Input data:
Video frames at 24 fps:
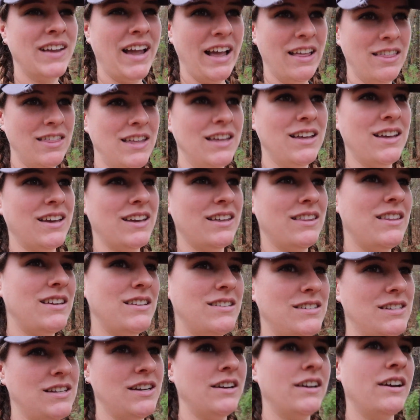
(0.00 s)
I think
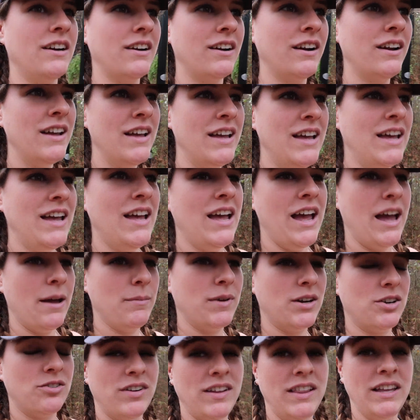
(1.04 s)
this year
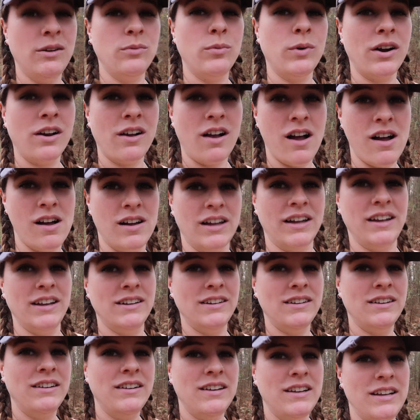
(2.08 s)
I'm gonna really work
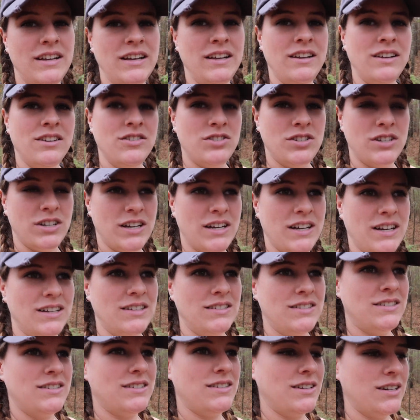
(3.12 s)
on
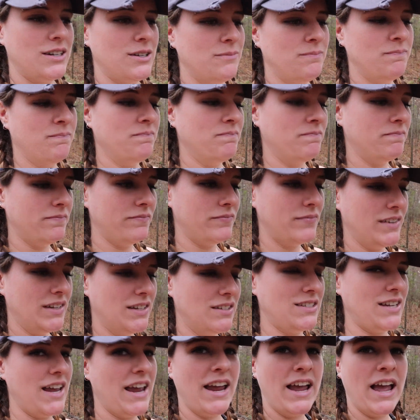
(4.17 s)
just
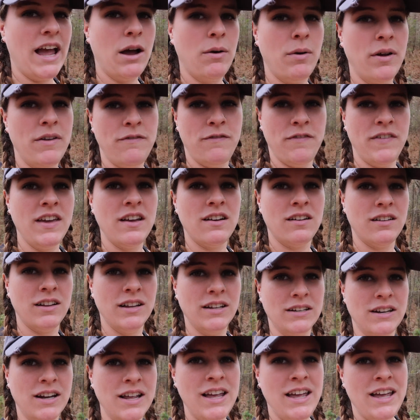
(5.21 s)
saying how I feel
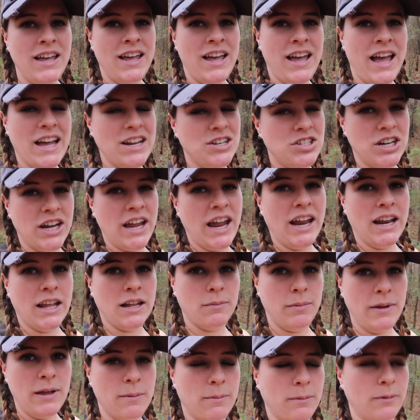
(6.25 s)
and
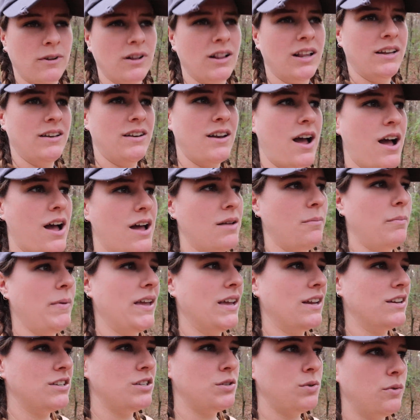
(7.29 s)
educating people and not
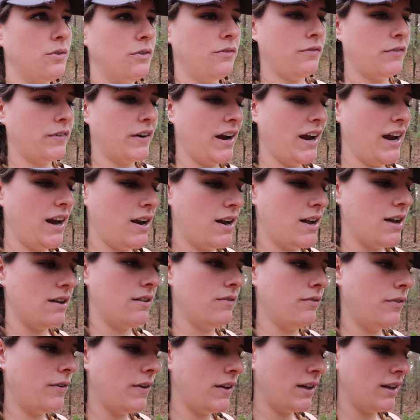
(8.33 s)
being too afraid
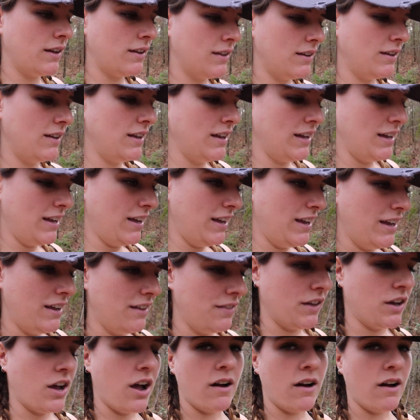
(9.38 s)
of the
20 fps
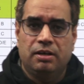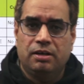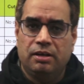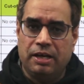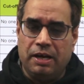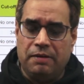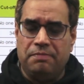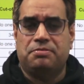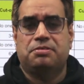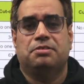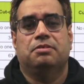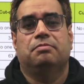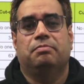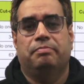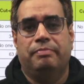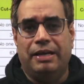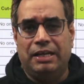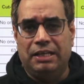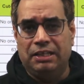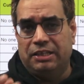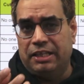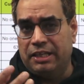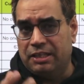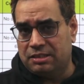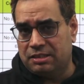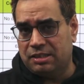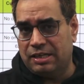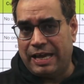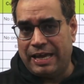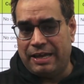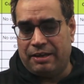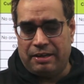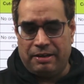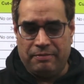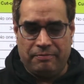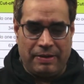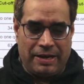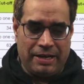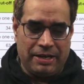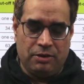gifts, many things like a
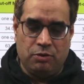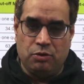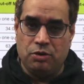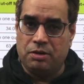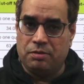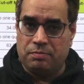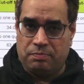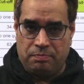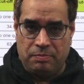very good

Work instructions: Print out the material word for word, omitting the pictures.

Solution:
Video frames at 24 fps:
(0.00 s)
I think
(1.04 s)
this year
(2.08 s)
I'm gonna really work
(3.12 s)
on
(4.17 s)
just
(5.21 s)
saying how I feel
(6.25 s)
and
(7.29 s)
educating people and not
(8.33 s)
being too afraid
(9.38 s)
of the
20 fps
gifts, many things like a
very good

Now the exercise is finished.